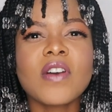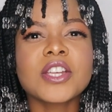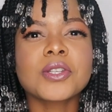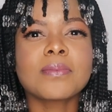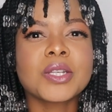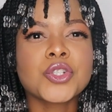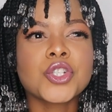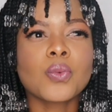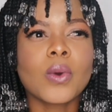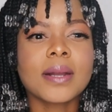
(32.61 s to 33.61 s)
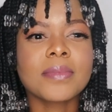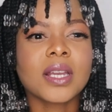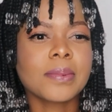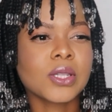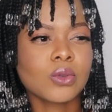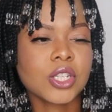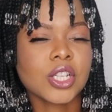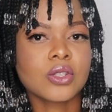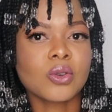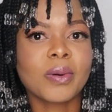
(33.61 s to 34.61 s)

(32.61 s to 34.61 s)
I should mention what I'm gonna be switching to,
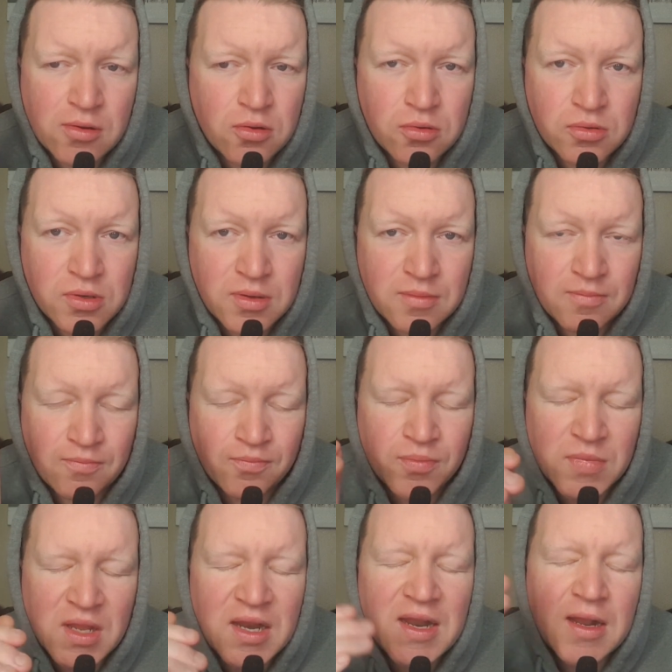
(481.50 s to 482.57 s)
that good,
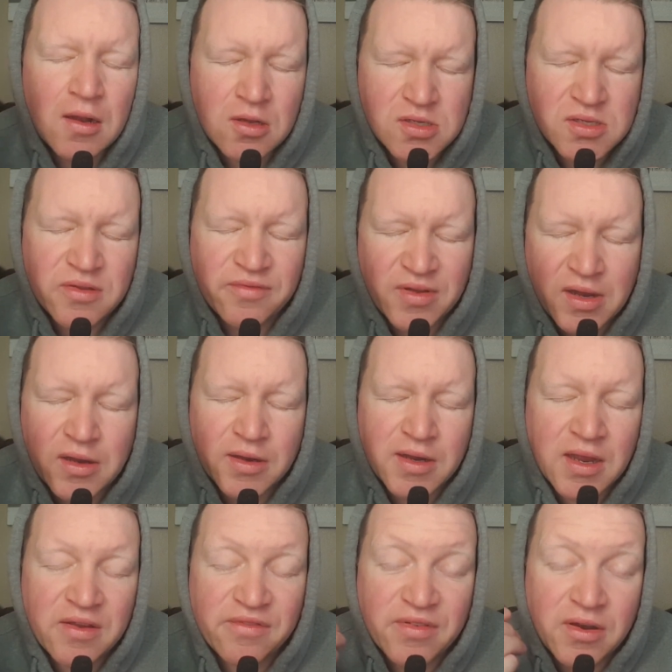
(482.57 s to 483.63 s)
and he lost the fight.
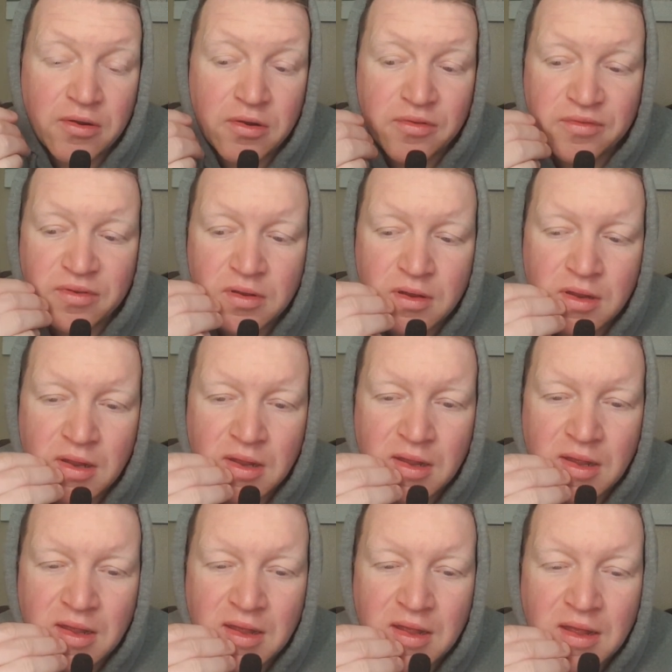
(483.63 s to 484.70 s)
Okay, fair enough.
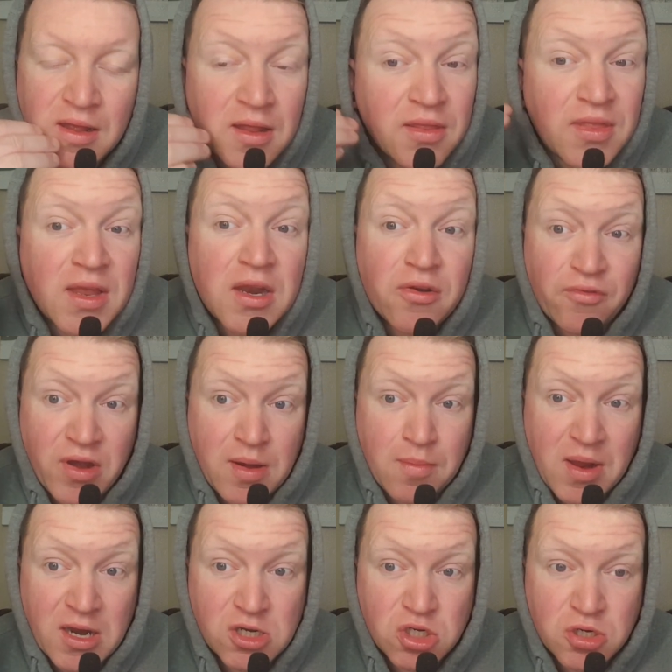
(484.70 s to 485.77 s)
They had a
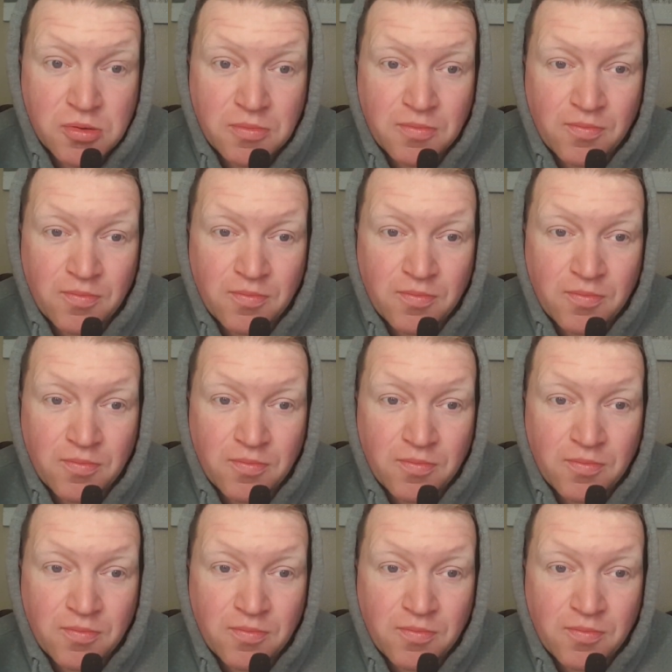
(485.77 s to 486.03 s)
rematch.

+ + + + + + +

◆ **YOUR INSTRUCTIONS**
The span to retype runs from the line containing "(483.63 s to 484.70 s)" through the last line of the listing above, both ends included; copy it exactly, without pictures.

◆ **OUTPUT OF THE EXERCISE**
(483.63 s to 484.70 s)
Okay, fair enough.
(484.70 s to 485.77 s)
They had a
(485.77 s to 486.03 s)
rematch.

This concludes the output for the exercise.